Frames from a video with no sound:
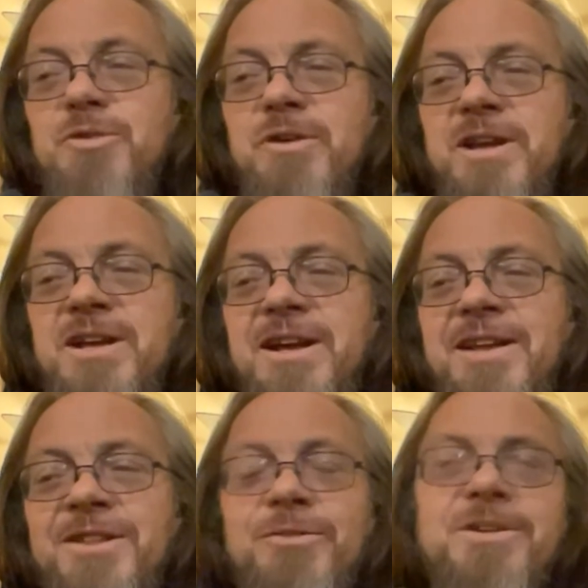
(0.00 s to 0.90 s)
Maria
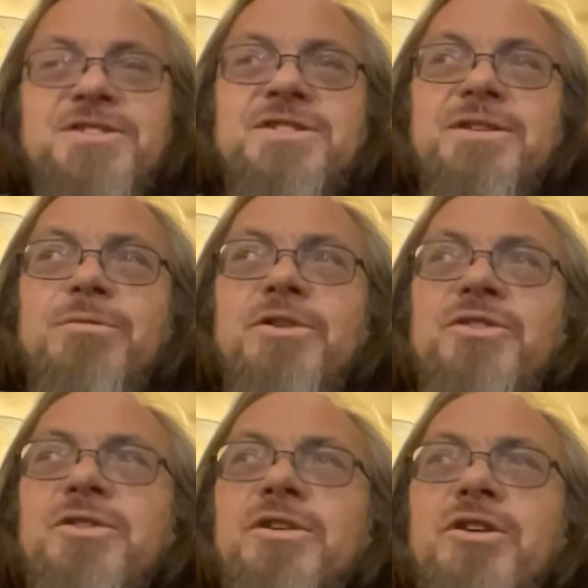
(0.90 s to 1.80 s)
and Larissa were
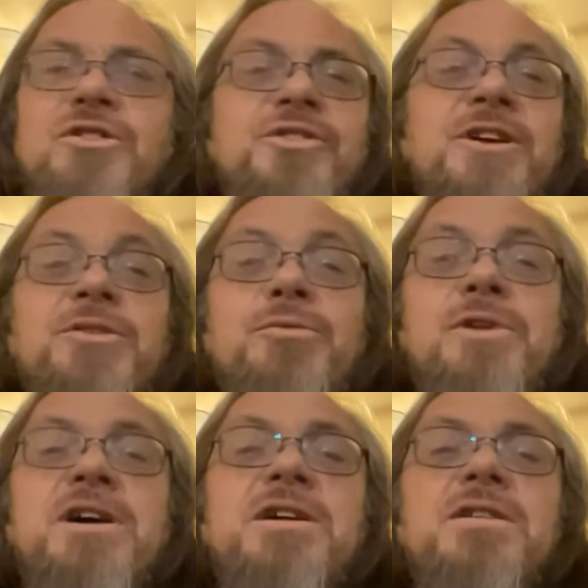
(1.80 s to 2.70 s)
doing Girls on the
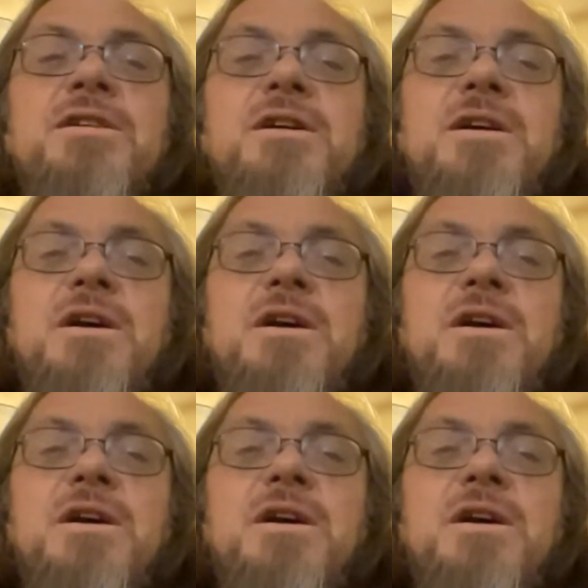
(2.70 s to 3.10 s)
Run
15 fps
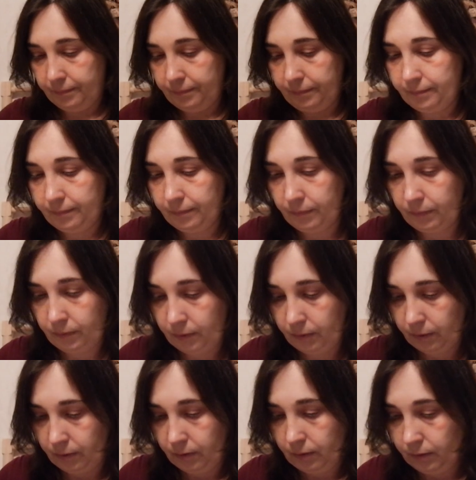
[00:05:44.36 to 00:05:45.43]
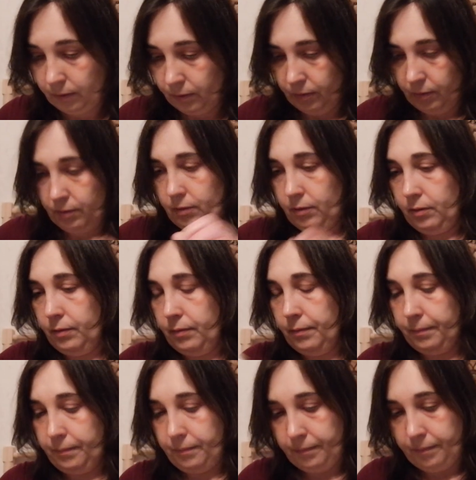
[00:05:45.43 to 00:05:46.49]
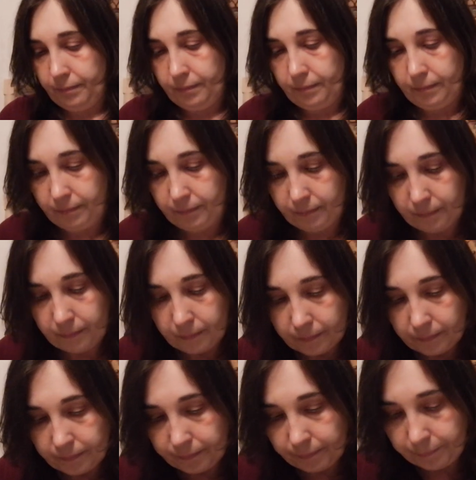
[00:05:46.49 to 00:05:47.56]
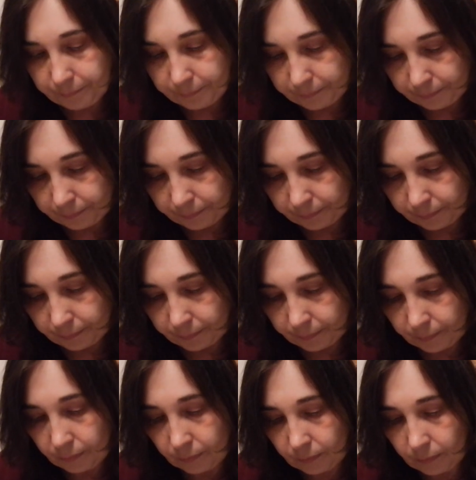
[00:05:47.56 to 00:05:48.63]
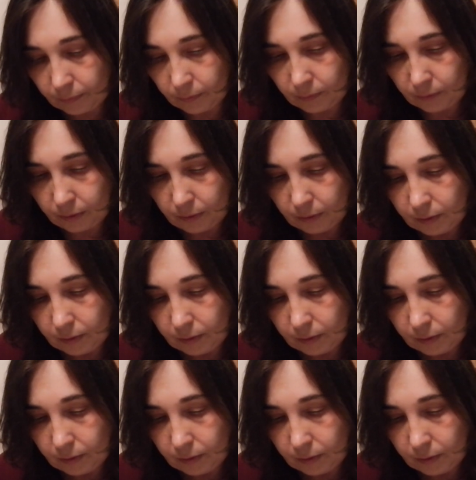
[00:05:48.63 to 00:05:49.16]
Nobody speaks.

# [WHAT YOU HAVE TO DO]
Your answer must be only the lines from the one that holds "[00:05:45.43 to 00:05:46.49]" to the end of the listing, each restated word for word, with both ends kept and pictures left out.

# [TASK RESULT]
[00:05:45.43 to 00:05:46.49]
[00:05:46.49 to 00:05:47.56]
[00:05:47.56 to 00:05:48.63]
[00:05:48.63 to 00:05:49.16]
Nobody speaks.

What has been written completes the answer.